On Aug. 3, Malik will take the helm as rabbi of Temple Beth Ahm in Aberdeen, becoming the first female rabbi in the Conservative synagogue’s 48-year history.

Raised in Brooklyn by Orthodox grandparents and secular parents, Malik attended the Yeshivah of Flatbush and her grandparents’ Orthodox shul. When her family moved to New Jersey, she was introduced to Conservative Judaism at the East Brunswick Jewish Center.

After earning bachelor’s degrees from the University of Pennsylvania and the Wharton School of Business, Malik embarked on a corporate career track in San Francisco. Or so she thought.

“Something inside me compelled me to join a synagogue and become involved with the Jewish community. I became a substitute Hebrew school teacher,” Malik said in an interview with NJJN. “I realized that it was my quasi-volunteer work in the Jewish community that defined who I was, rather than my actual profession. I felt like I was making a difference in people’s lives.”

When a career counselor suggested she study to become a rabbi, Malik balked. “I didn’t even know any female rabbis; it wasn’t on my radar screen,” she said. But when she was accepted to the Jewish Theological Seminary in New York, she called her grandmother to announce her plans.

Her grandmother was less than enthusiastic. “She told me she didn’t survive the Holocaust for this,” Malik recalled. “Being an Orthodox woman, it went against everything she believed in.”

Unable to make a break with her family, Malik put rabbinical school on hold to earn a doctorate in Jewish education at Stanford University. “I studied rabbis and synagogues instead of actually working as a rabbi in a synagogue,” she said.

But when her calling persisted, she enrolled in the seminary.

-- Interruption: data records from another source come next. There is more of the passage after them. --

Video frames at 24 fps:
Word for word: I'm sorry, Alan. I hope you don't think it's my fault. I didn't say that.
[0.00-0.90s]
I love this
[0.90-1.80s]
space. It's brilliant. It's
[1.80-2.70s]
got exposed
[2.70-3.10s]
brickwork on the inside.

Her grandmother passed away just before classes began and never knew about Malik’s rabbinic plans.

At JTS, she received a number of awards, including the Rabbi Morris Silverman Prize in Liturgy, the Raymond Mark Wintrob Memorial Prize in Bible and History, the Dr. Michael Higger Prize in Talmudic Studies, and the Cyrus Adler Prize as the outstanding student in her graduating class. She was ordained in 2004.

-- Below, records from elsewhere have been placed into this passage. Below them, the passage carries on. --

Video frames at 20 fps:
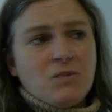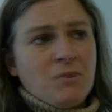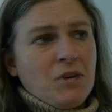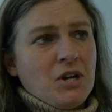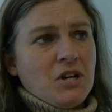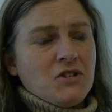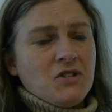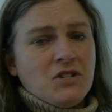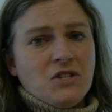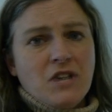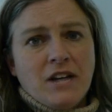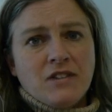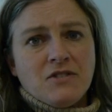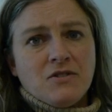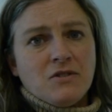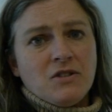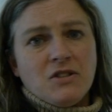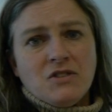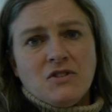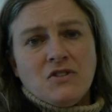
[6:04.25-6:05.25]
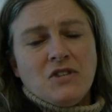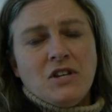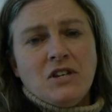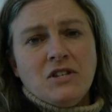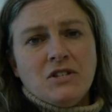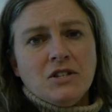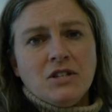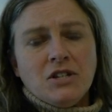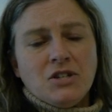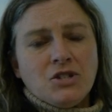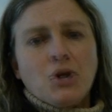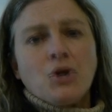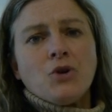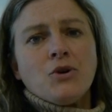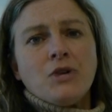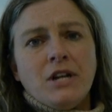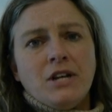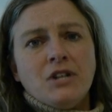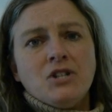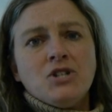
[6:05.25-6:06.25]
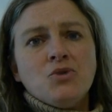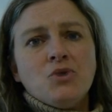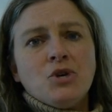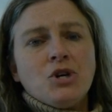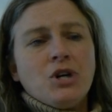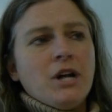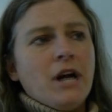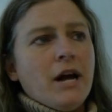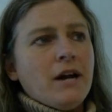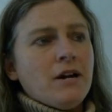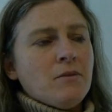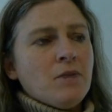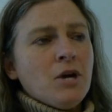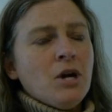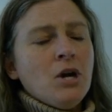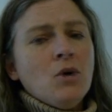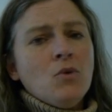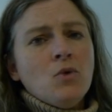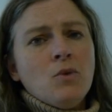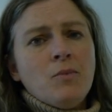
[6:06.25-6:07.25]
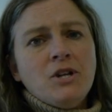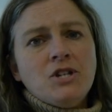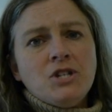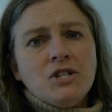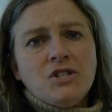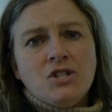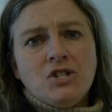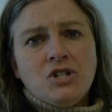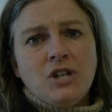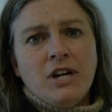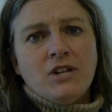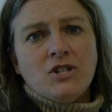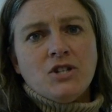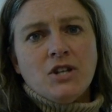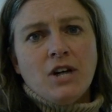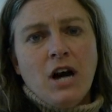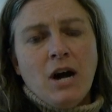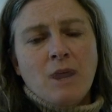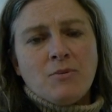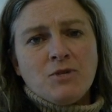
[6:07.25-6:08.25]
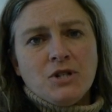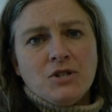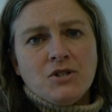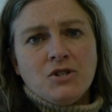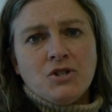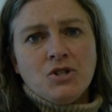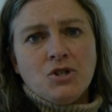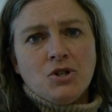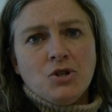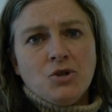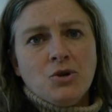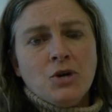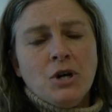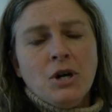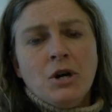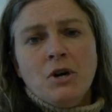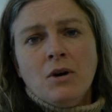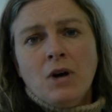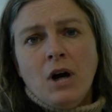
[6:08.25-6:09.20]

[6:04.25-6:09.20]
because this is easily turned into a good item, would be just to change the options to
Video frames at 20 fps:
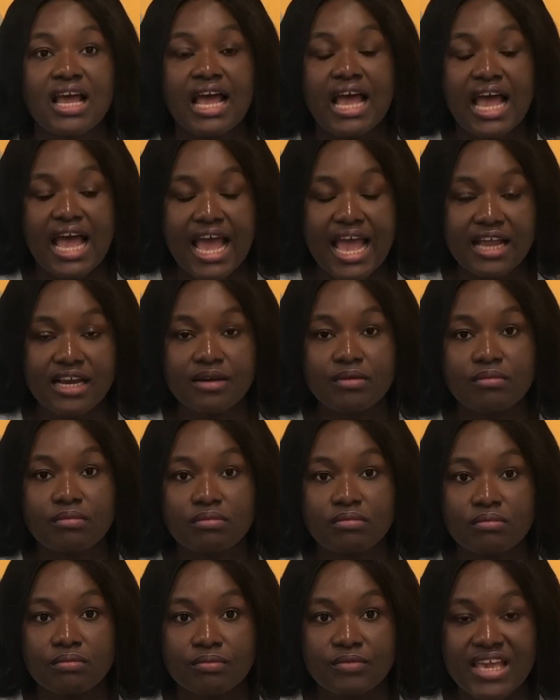and
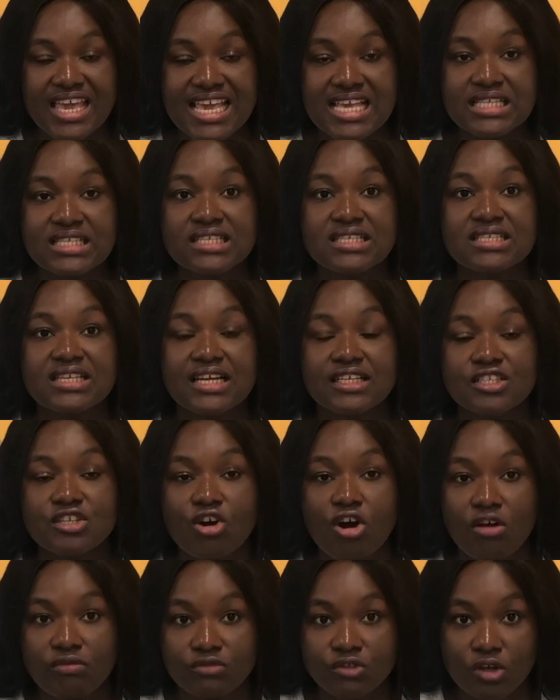each set
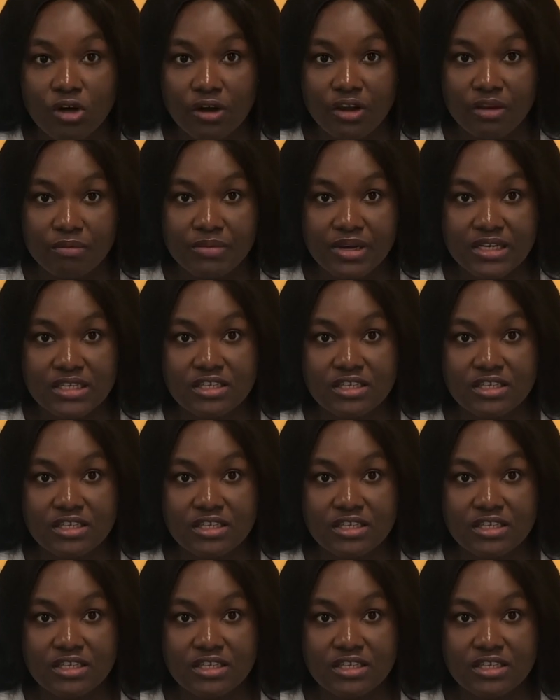of documents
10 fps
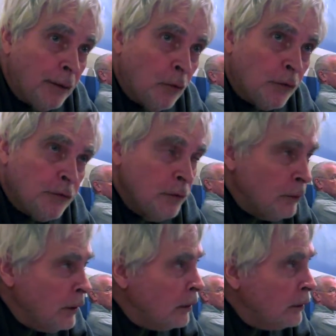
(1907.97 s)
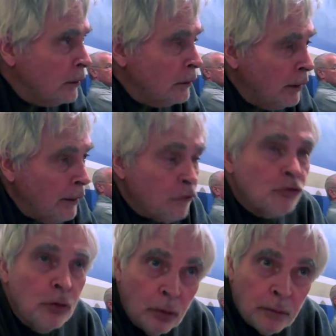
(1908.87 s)
whatever it was too. And that's
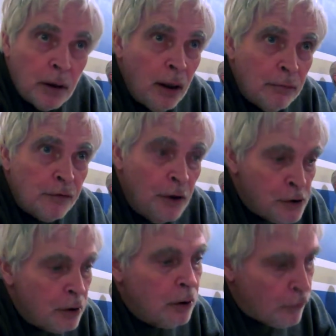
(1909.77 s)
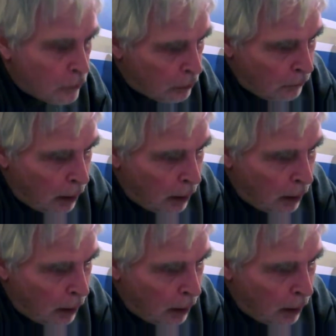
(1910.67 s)
true. The conversation could sort of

Malik served a four-year post as rabbi of the Suburban Jewish Community Center-Bnai Aaron in Havertown, Pa., before accepting the position at Beth Ahm, whose membership consists of about 270 families.

“The Beth Ahm congregation came across to me as a very warm, loving group who really respect and care about their rabbis and their rabbis’ families,” said Malik, 45. She and her husband, Adi Wyner, a professor of statistics at the University of Pennsylvania, have three children; Ariel, 15, Eva, 14, and Rivkah, nine.

“Beth Ahm’s values are in sync with mine,” Malik said. “They value Jewish education for adults and youth, and they consider themselves one of the most traditional Conservative synagogues in Monmouth County.”

Malik’s resume shone, said Beth Ahm president Lisa Weiss of Middletown.

“Her education, her background, her intelligence, and her writing samples were so inspiring and impressive,” she said, “Once we met her it became obvious it was a perfect match. The inspiration just emanates from her. She was born to be a rabbi.”